Activity:
What is needed is an exact repeat of the lines from the one holding "[00:01:58.00 to 00:01:59.00]" through the final line of the data, with no pictures.

Data for this exercise:
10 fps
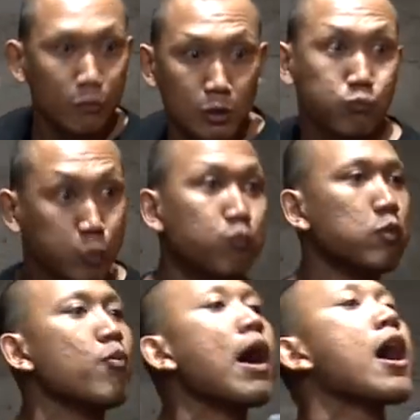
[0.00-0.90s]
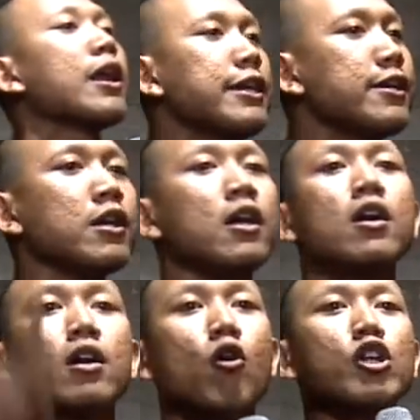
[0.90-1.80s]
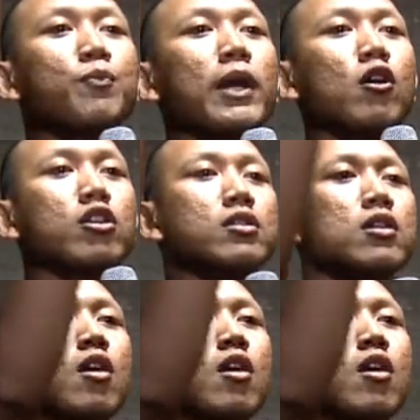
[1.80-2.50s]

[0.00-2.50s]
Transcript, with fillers: reduk, Bali. Coach balik coach.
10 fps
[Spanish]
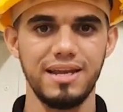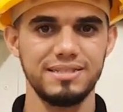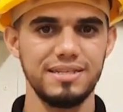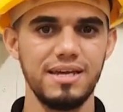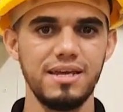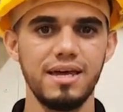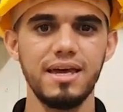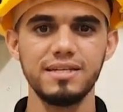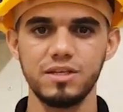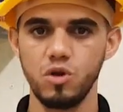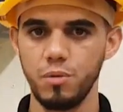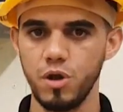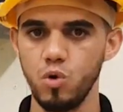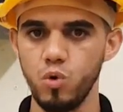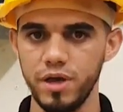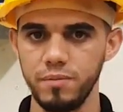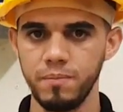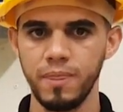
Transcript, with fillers: de la serie SWE,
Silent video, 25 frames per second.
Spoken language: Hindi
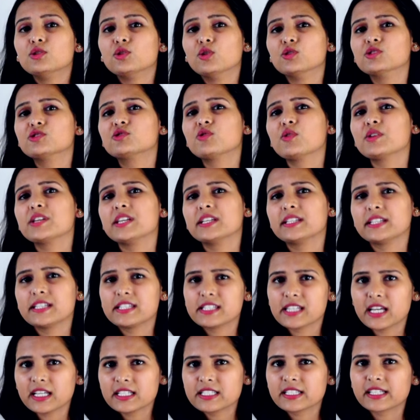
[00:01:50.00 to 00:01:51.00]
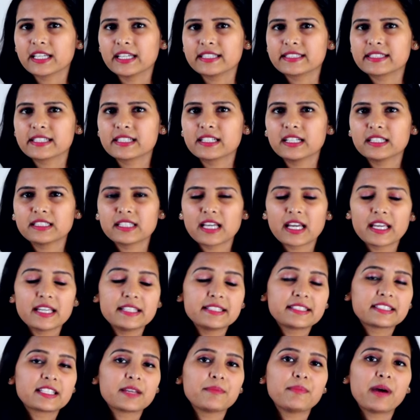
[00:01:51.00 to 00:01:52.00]
दोस्तों ये रिचार्ज कैसे करना है
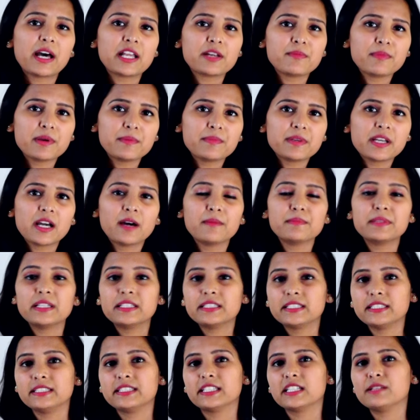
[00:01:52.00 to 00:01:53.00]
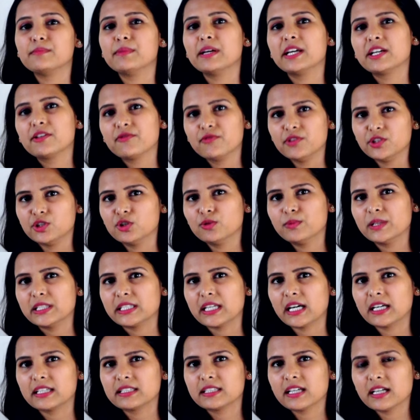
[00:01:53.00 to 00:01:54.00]
इसके बारे में भी हमने डिटेल में एक वीडियो
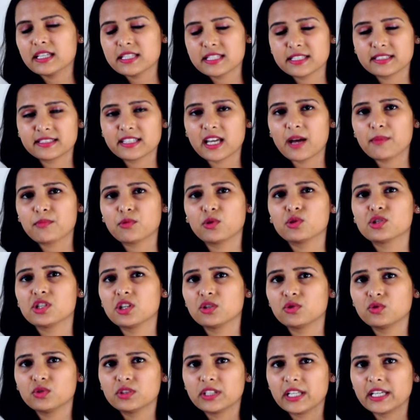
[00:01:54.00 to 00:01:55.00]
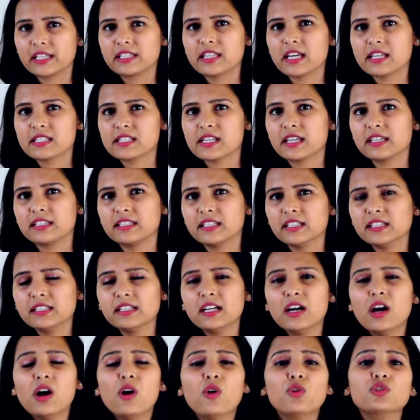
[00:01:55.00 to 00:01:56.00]
बनाया था जिसे आपको जरूर देखना चाहिए
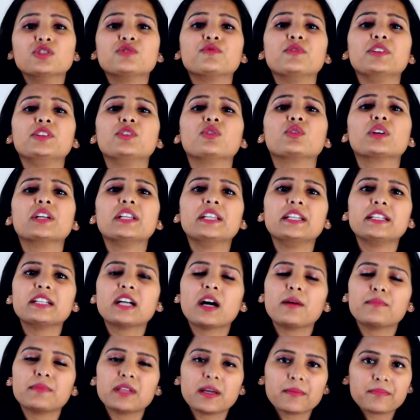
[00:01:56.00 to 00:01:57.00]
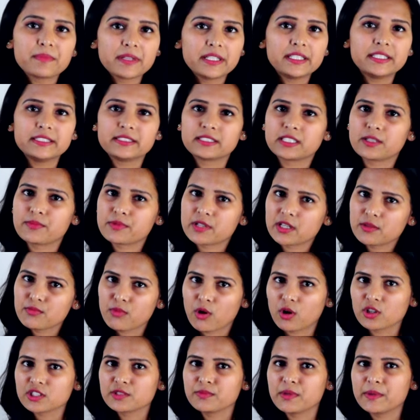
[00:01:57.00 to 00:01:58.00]
उस वीडियो की लिंक हमने अपने डिस्क्रिप्शन
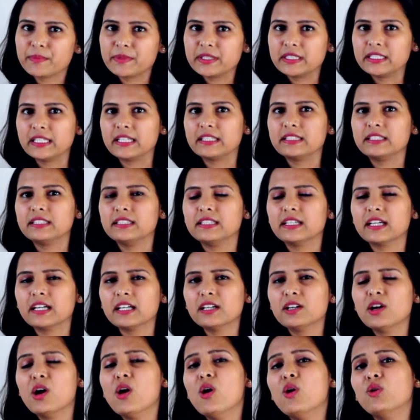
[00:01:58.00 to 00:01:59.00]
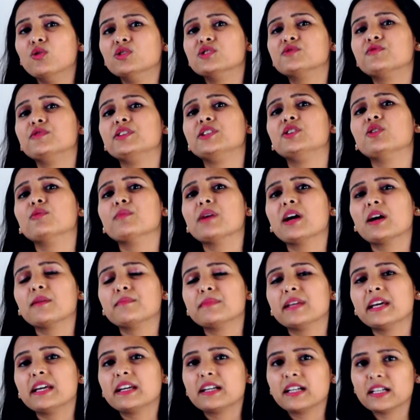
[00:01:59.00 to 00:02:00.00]
बॉक्स में भी दे दी है उस वीडियो में
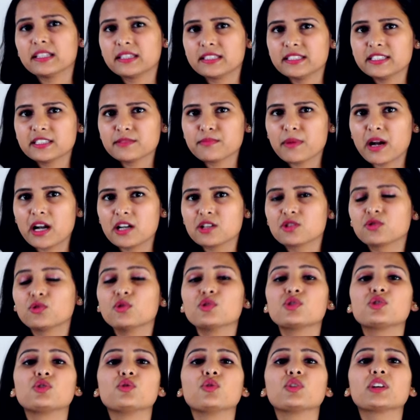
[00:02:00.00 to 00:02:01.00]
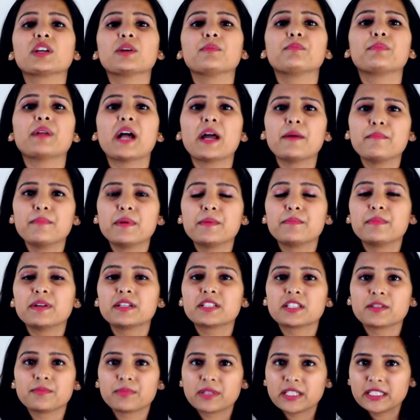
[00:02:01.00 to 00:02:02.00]
हमने 31 मार्च को जियो के प्राइम
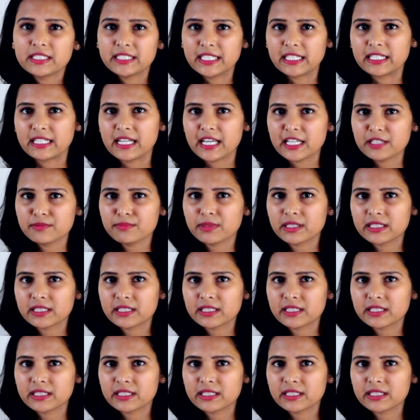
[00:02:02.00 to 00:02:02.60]
मेंबरशिप की डेडलाइन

Response below:
[00:01:58.00 to 00:01:59.00]
[00:01:59.00 to 00:02:00.00]
बॉक्स में भी दे दी है उस वीडियो में
[00:02:00.00 to 00:02:01.00]
[00:02:01.00 to 00:02:02.00]
हमने 31 मार्च को जियो के प्राइम
[00:02:02.00 to 00:02:02.60]
मेंबरशिप की डेडलाइन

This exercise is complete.